Ovarian Cancer: The Silent Killer?
With today being the last day of September (Ovarian Cancer Awareness month), I want to draw some attention and spread awareness on Ovarian Cancer.
Ovarian cancer can form within a female’s ovaries. Women have 2 ovaries, one on each side of the uterus in the pelvis. Each ovary is almond-shaped and their purpose is to store eggs or germ cells and produce female hormones called estrogen and progesterone.
Although there are many types of ovarian cancers, there are 3 ways an ovarian tumor can develop within an ovary. They are:
- Germ cell tumors: Start from the cells that produce eggs.
- Stromal tumors: Start from cells that hold the ovary together and make the female hormones estrogen and progesterone.
- Epithelial tumors: These tumors start from the cells that cover the outer surface of the ovary. *Most ovarian tumors are epithelial cell tumors.
For years, ovarian cancer has been called the “silent killer” because it's a difficult cancer to detect, especially during the early stages. Only 19% of ovarian cancer is found early. This is partly due to the fact that these two, small, organs are deep within a women’s abdominal cavity and its cancerous symptoms are non-specific and can be easily overlooked. Most women confuse their symptoms and shrug them off thinking they are effects of ‘that time of the month’, ‘menopause’ or ‘something I ate.’ Some symptoms of ovarian cancer that you should be aware of are:
- Abdominal bloating or swelling
- Quickly feeling full when eating
- Weight loss
- Discomfort in the pelvis area
- Changes in bowel habits, such as constipation
- A frequent need to urinate
- Upset stomach or heartburn
- Back pain
- Pain during sexual intercourse
- Constipation or menstrual changes
If you find yourself having any of these persisting symptoms, make sure to make an appointment with your gynecologist. If you have a family history of ovarian cancer make your doctor and gynecologist aware. If you have signs and symptoms of ovarian cancer, your gynecologist should perform the following:
- Complete pelvic exam
- Transvaginal or pelvic ultrasound
- CA-125 blood test
These tests are most effective when combined.
There is no way to prevent ovarian cancer, but studies have shown that some strategies reduce the risk of epithelial ovarian cancer, only slightly.
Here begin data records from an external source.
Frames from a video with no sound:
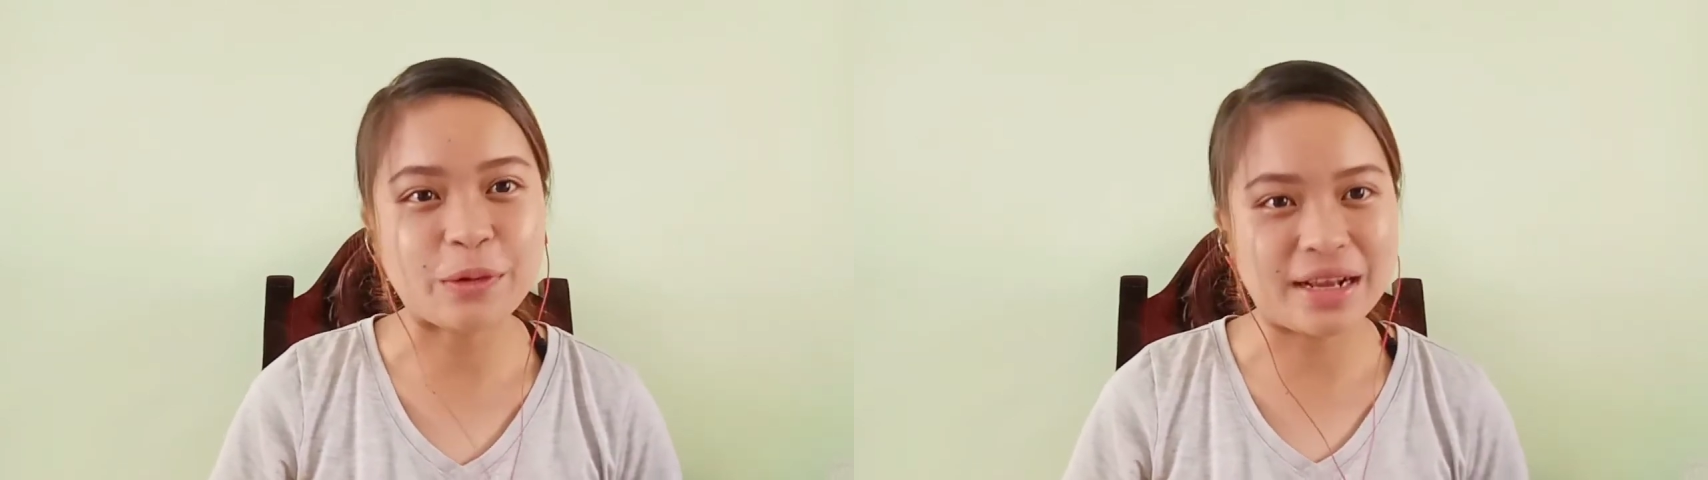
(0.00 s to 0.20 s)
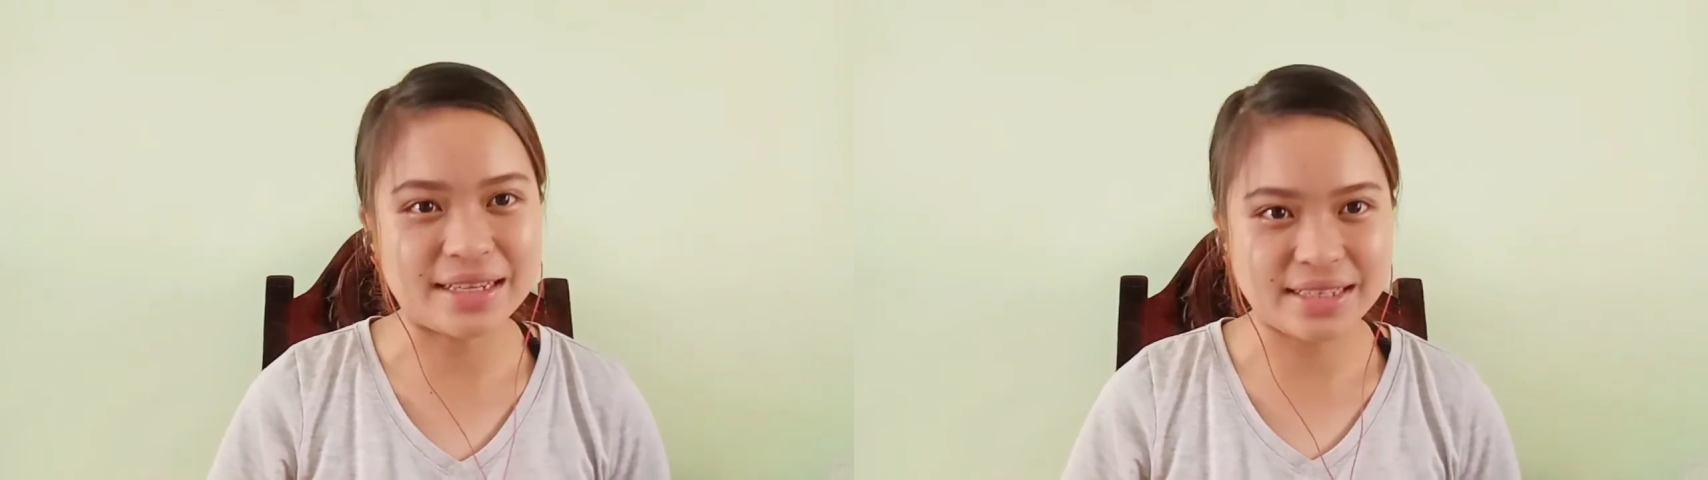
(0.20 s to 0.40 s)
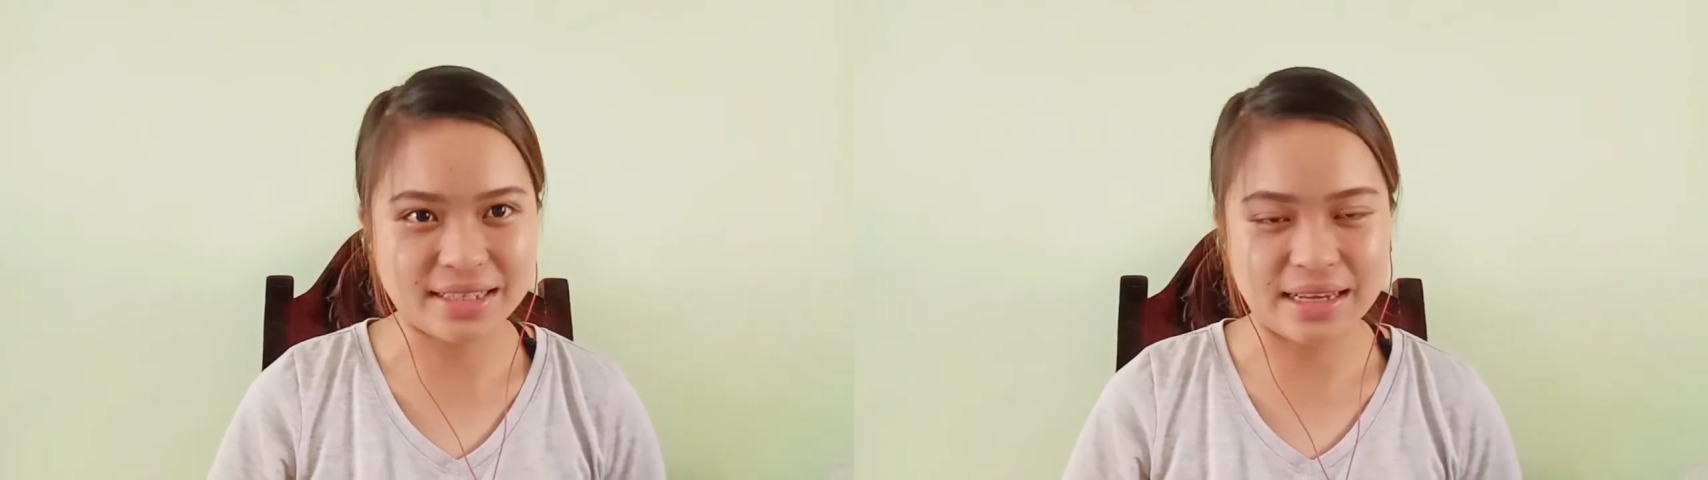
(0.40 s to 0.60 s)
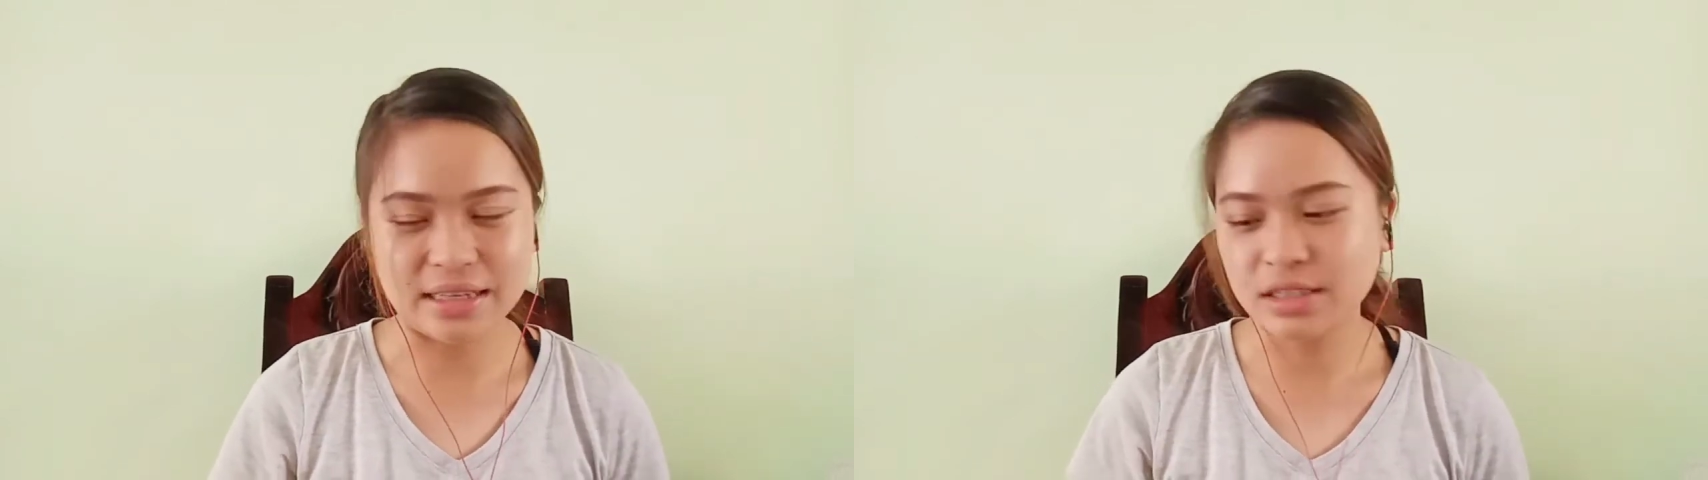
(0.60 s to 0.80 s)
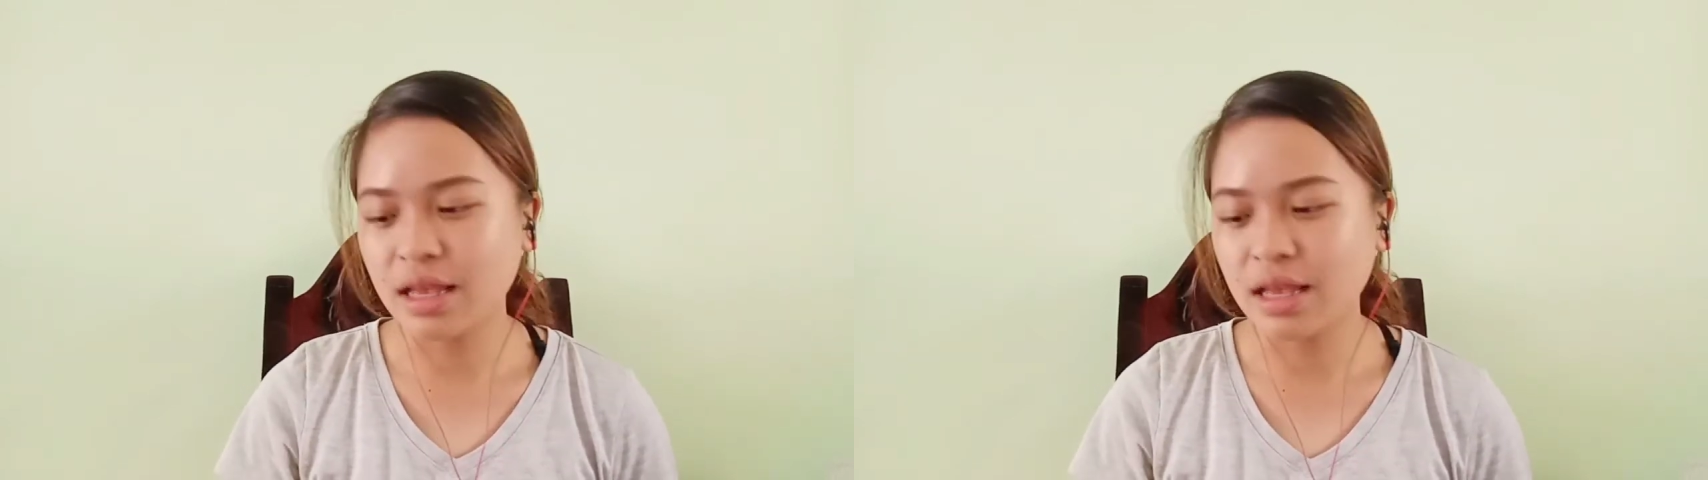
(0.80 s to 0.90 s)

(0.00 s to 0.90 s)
processes.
If you are concerned about your risk of ovarian cancer you should discuss the following with your physician.
- Oral contraceptives (Birth Control) - Women who used oral contraceptives for 5 or more years have about a 50% lower risk of developing ovarian cancer.
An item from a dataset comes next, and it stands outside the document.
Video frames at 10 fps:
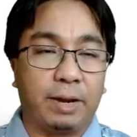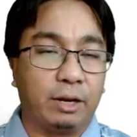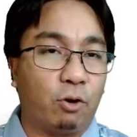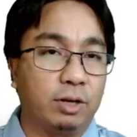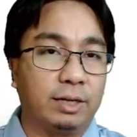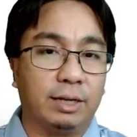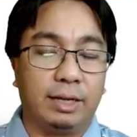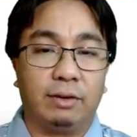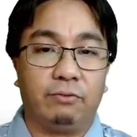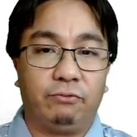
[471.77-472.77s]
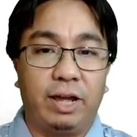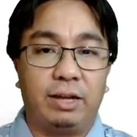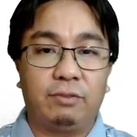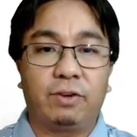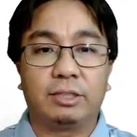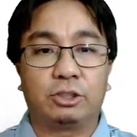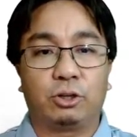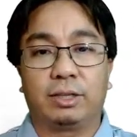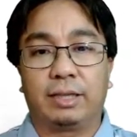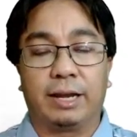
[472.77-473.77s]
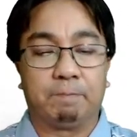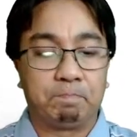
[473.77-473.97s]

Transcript: occur in a very, very short time.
- Gynecologic surgery – most doctors and experts agree that having an operation should only be performed for valid medical reasons – not to eliminate your risk for ovarian cancer. If you are older than 40 or have already gone through menopause or are close to menopause some doctors recommend tubal ligation or that ovaries can be removed if there is a history of ovarian cancer in your family.
- BRCA Gene – Although costly, The BRCA gene mutation test is a way to predict whether you are likely to have one of the gene mutations associated with an increased ovarian cancer risk. Research has shown that premenopausal women who have BRCA gene mutations and have had their ovaries removed reduce their risk of breast cancer as well as their risk of ovarian cancer. The risk of ovarian cancer is reduced by 85% to 95%, and the risk of breast cancer cut by 50% or more.
Even though about half the women diagnosed with ovarian cancer are 63 years of age or older, ALL women are at risk for ovarian cancer and nearly a quarter of a million women are diagnosed globally each year. Unfortunately, there is no reliable screening test so the best way to be beat ovarian cancer, (just like any type of cancer) is to be proactive. Schedule an annual gynecologist appointment each year and if something doesn’t feel right seek medical attention. Early detection is key!